Un café recién hecho y a la estación de nafta, a despachar y no pensar en nada. Un autómata entre coches y algún cliente que te habla de algo sin importancia y uno asiente mientras que con la varillita mide cuánto falta para que ese motor del coche estallase, reseco en alguna calle de pobres entre pobres. Yo era inmutable con clientes y no clientes. Supuse que algo me había rozado y ocupaba el lugar energético de un monje del Tibet, de un peregrino mediúmnico, de un ente entre el bosque de sonidos que no distraían ni me hacían daño. Era apenas un alguien que cumplía mientras pensaba en largos desiertos, en caballadas, pasturas, mujeres y mar o río que me estaban esperando y yo qué carajos hacía ahí perdiendo el tiempo mientras que en otra dimensión se producían cosas, filmes intrigantes y movimientos de la vida real. Estaba intoxicado con vapores y conversaciones, era eso seguramente. Por suerte me esperaban los libros en mi casa, ahí nomás a cinco cuadras. Cuando vuelvo, mi padre está mirando tele: una entrevista con un tal Borges.

-Che este….-y hace una seña de llevarse algo a la boca, gesto inconfundible del que piensa que al otro varón le gustan los varones. Nunca lo oí elevar la voz ni putear, todo un milagro. Menos aún usar estos gestos.

-Andás en malas compañías -le digo-. Los viejos del club deben ser. No podés desconfiar así de esta pobre gente que se dedica a escribir -,le recrimino sin ganas, solo para acicatearlo. No muerde el anzuelo, solo recita.

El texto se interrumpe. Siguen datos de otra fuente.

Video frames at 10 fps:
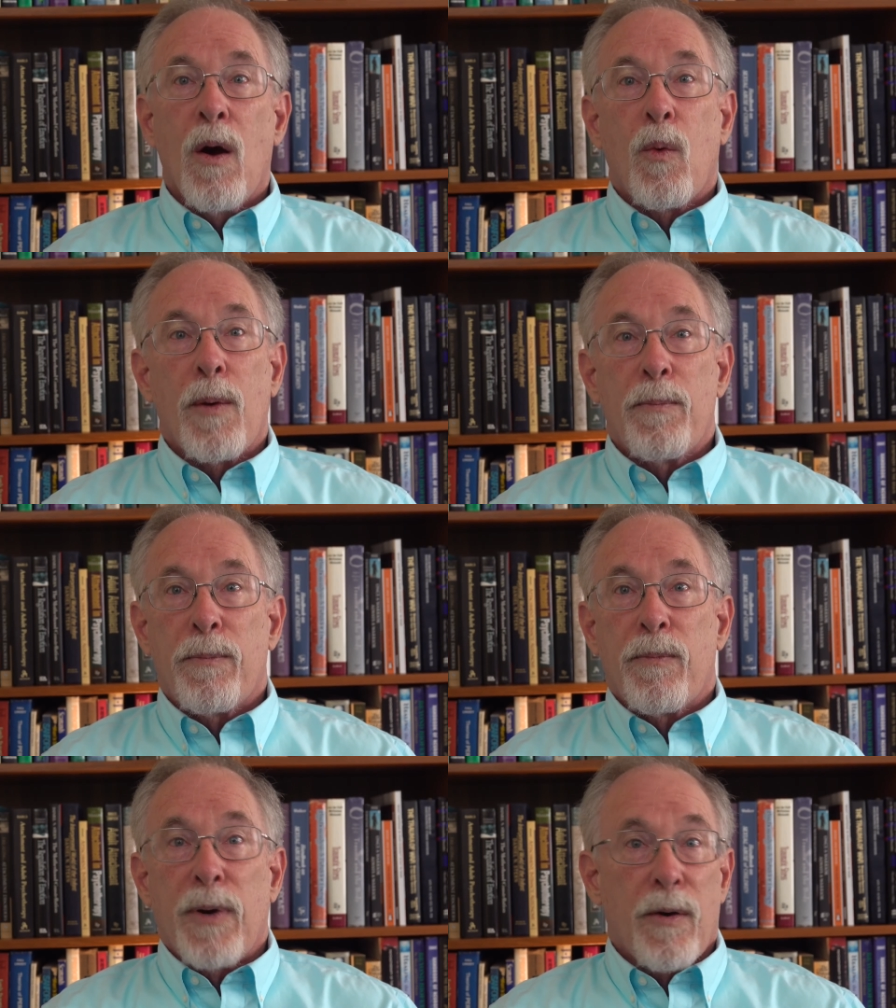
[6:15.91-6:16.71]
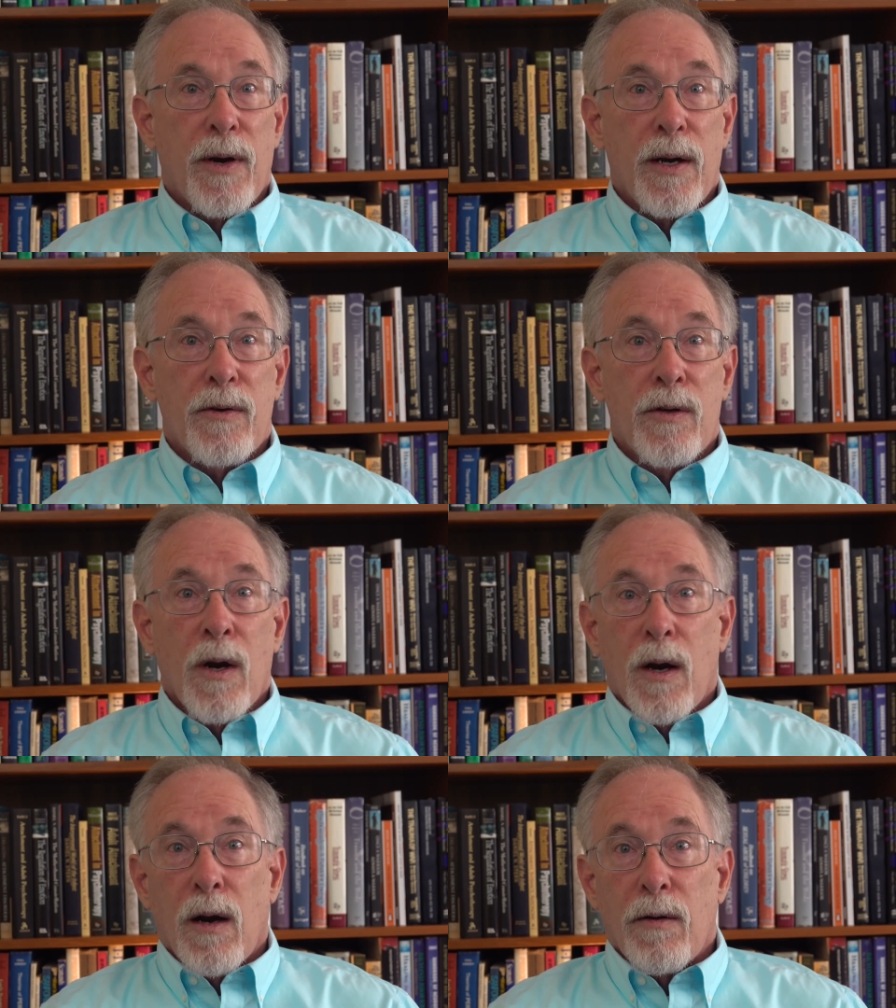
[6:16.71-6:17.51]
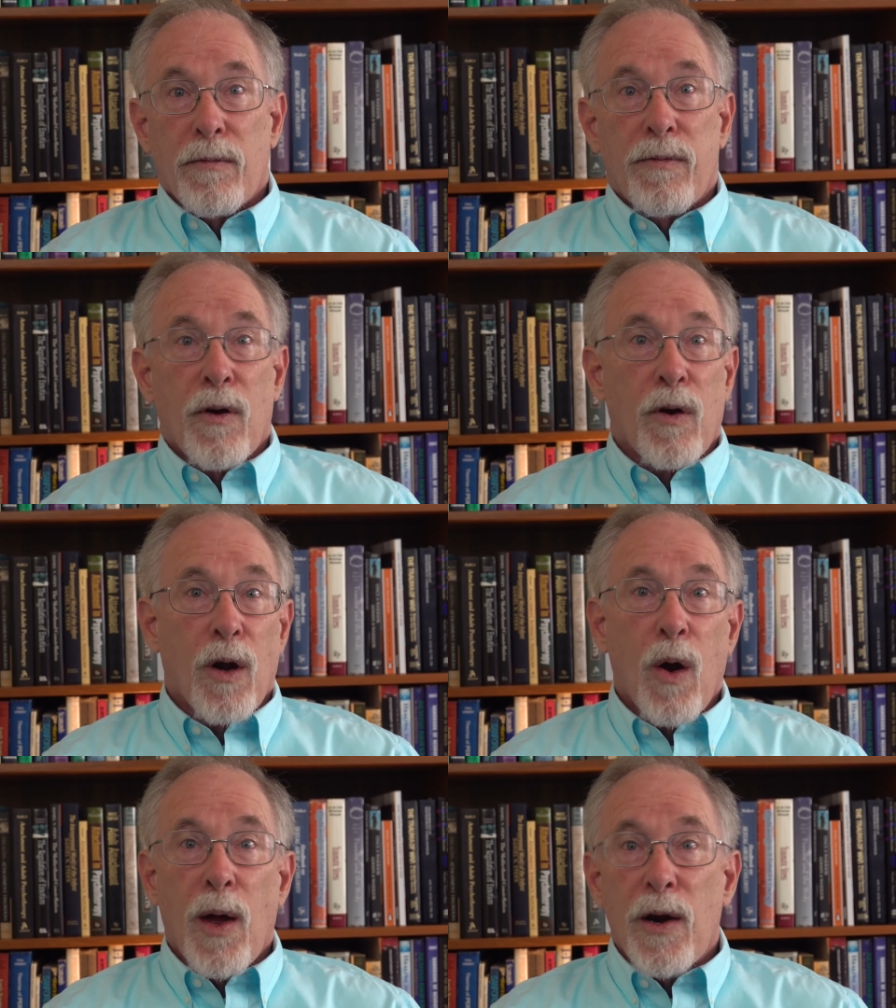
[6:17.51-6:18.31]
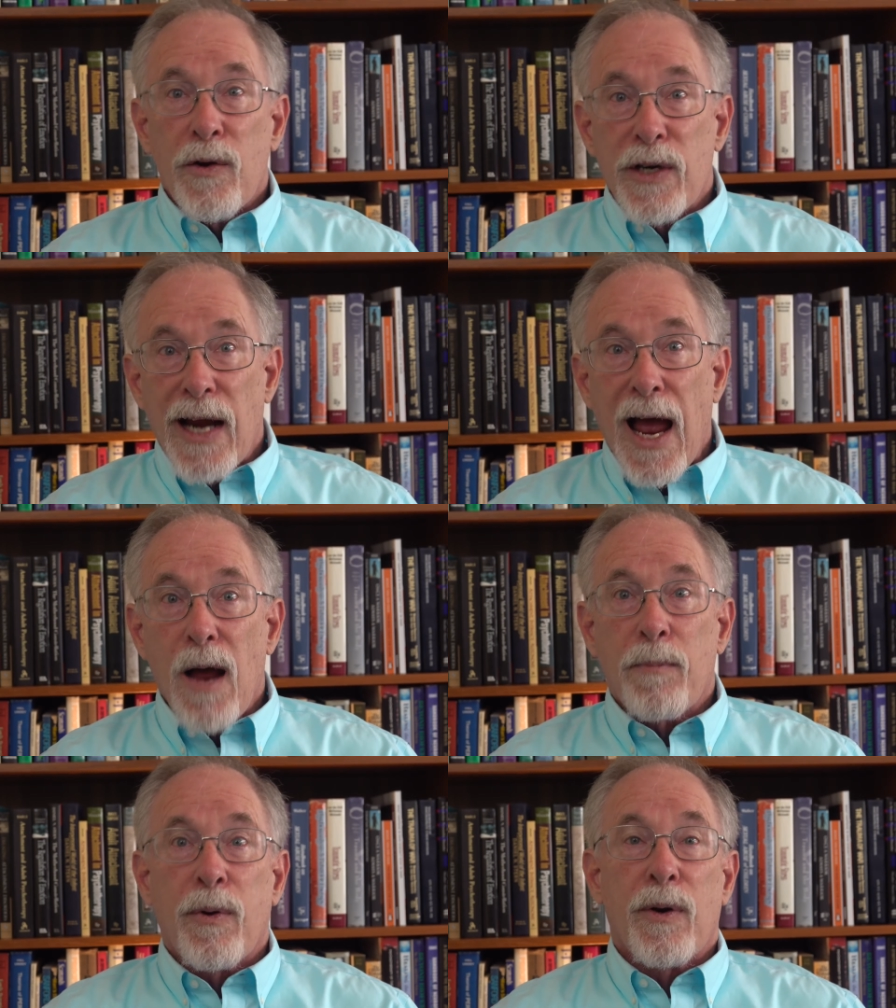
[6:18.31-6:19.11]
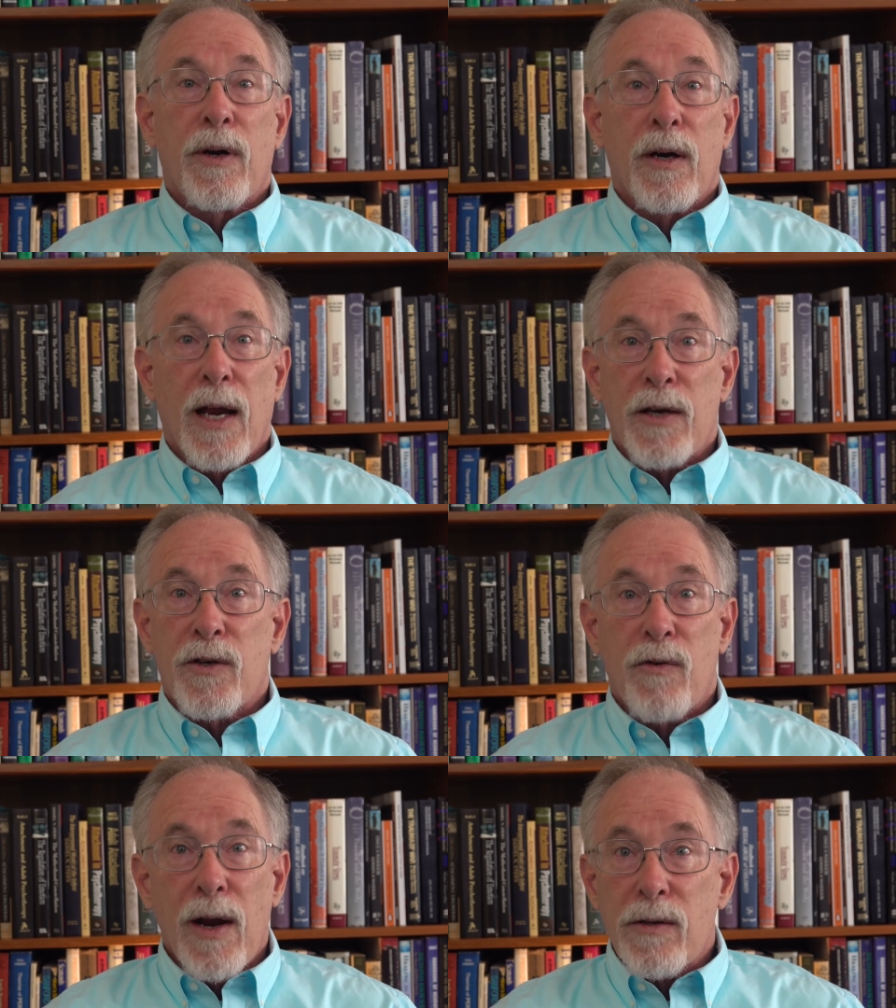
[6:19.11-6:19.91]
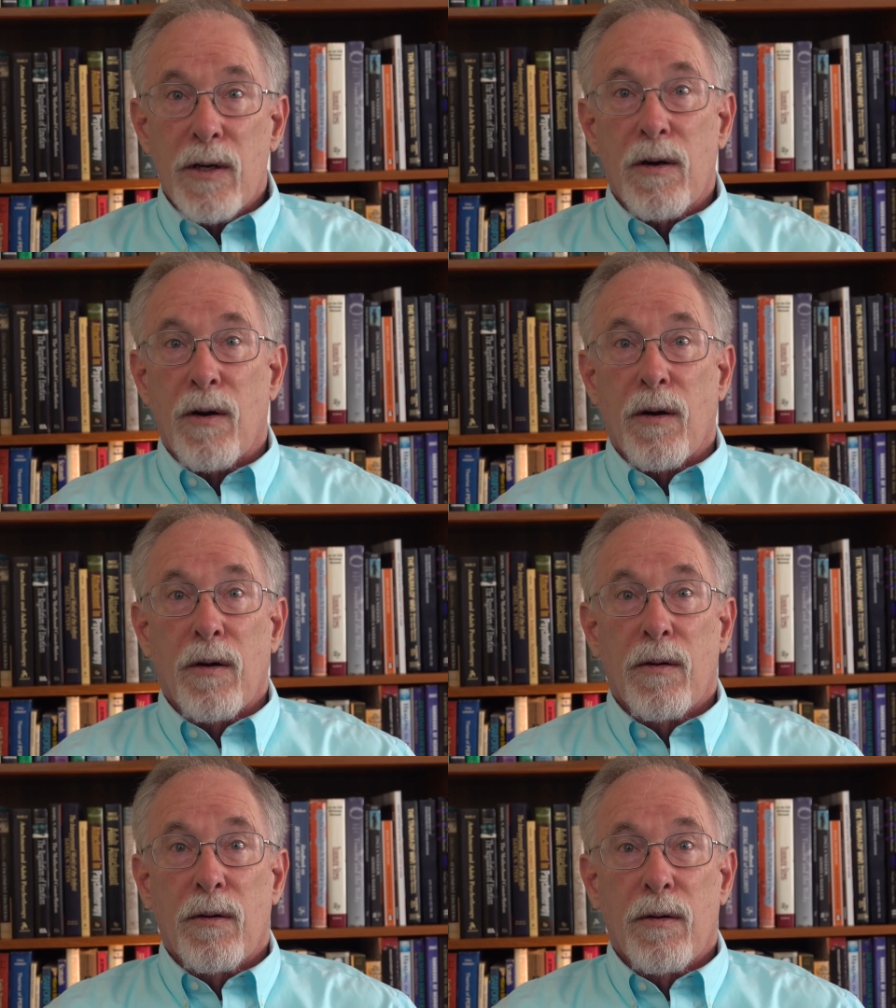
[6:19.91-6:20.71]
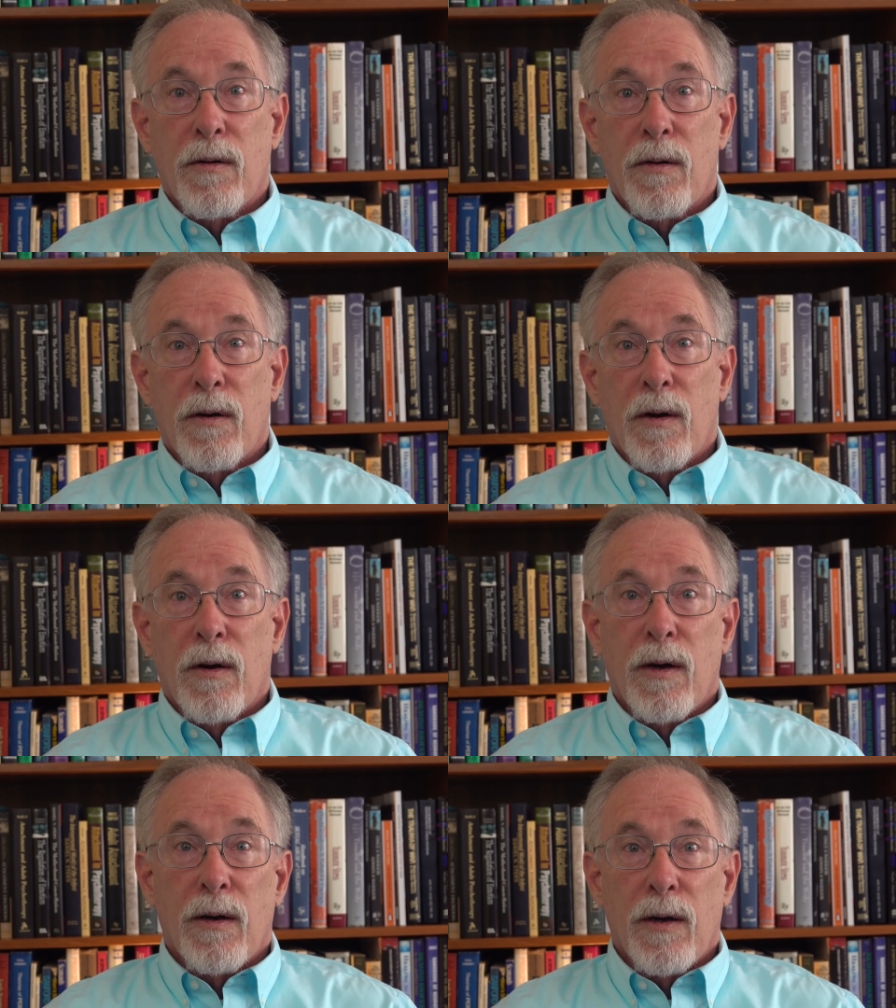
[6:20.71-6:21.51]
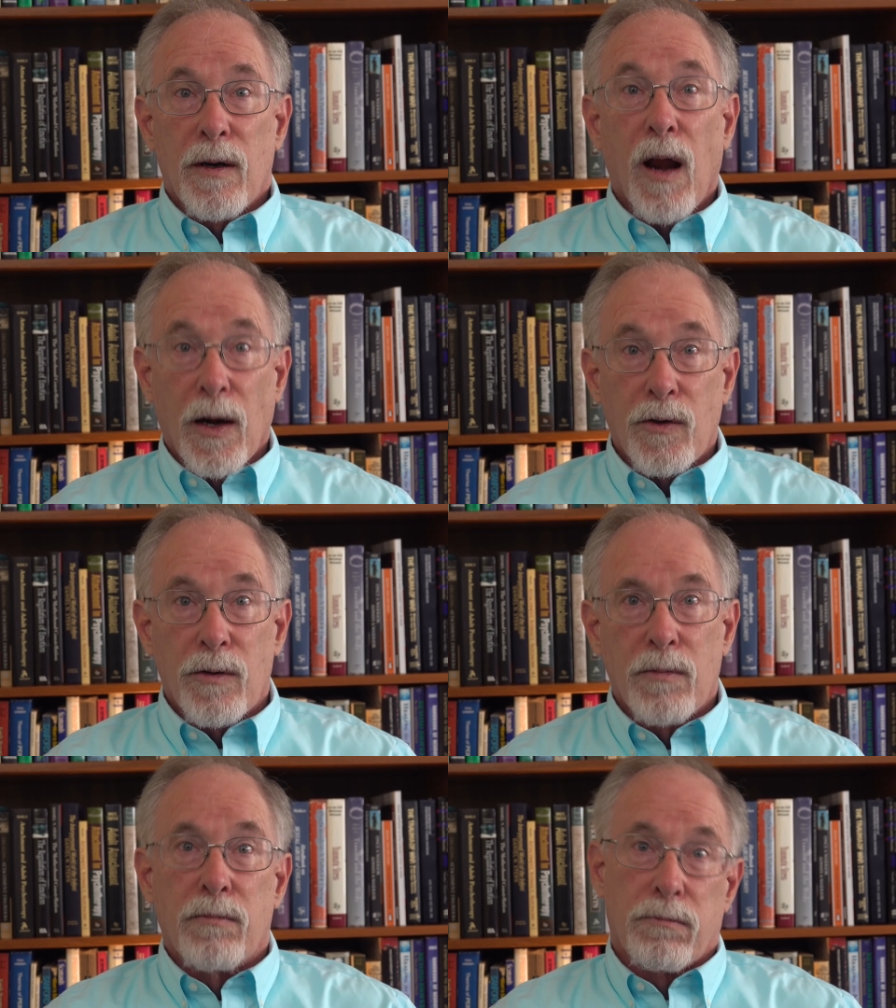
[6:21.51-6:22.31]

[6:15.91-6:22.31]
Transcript: when periods of low energy output and less stress occur. Lunch.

-Hace una hora que está dele hablar del varón criollo y de la guapeza y los duelos y los cuchillos...me parece que le gustan demasiado esas cosas al punto de enamorarse del gauchaje. Aquel que habla mucho de algo a veces es la otra cara de la moneda: parece gustarle demasiado todo lo que dice de los guapos y estoy seguro que hasta se los imagina desnudos.

Cuando le pido que me aclare hace un gesto con la cabeza como un asno que no soporta la brida y se la quiere sacar moviéndose. Se levanta, toma el martillo con el que seguro está formateando algo exótico y sale al patio. Me siento en su lugar solo para ver el final de la nota, la cara como en babia del tal Borges, la mirada de velos, la sonrisa sobrenatural de los que tienen un paño en los ojos. Mi padre regresa por algo que dejara al fuego

-Es un pobre ciego -lo azuzo-. Me mira sorprendido y acomoda el termo bajo su axila.

-No importa. Espero no seas como él, que escribas bien y que las mujeres como las que vinieron hace un rato no te falten nunca. Dos señoritas muy pero muy lindas -alarga-. Una dijo llamarse Alba, como el amanecer y la otra dijo que era Jorge pero en versión de mujer… ¡Ah. Jorgela! , ya me acordé, culmina tocándose la sien. No las dejés ir… ¡Si eran propiamente un sueño! Y aléjate de estos tipos -,afirma señalando con la barbilla al tal Borges-. Ví que tenés libros de él. ¿De qué hablan?

-De mujeres -contesto yo enigmático. Justo en ese instante suena el timbre y mi viejo con voz de gato manso recita:

-Son ellas, las preciosuras, las que soñaste anoche, campeón. No las dejés escapar. No seas nunca como ese viejo ciego de la televisión al que le gustan los cuchilleros.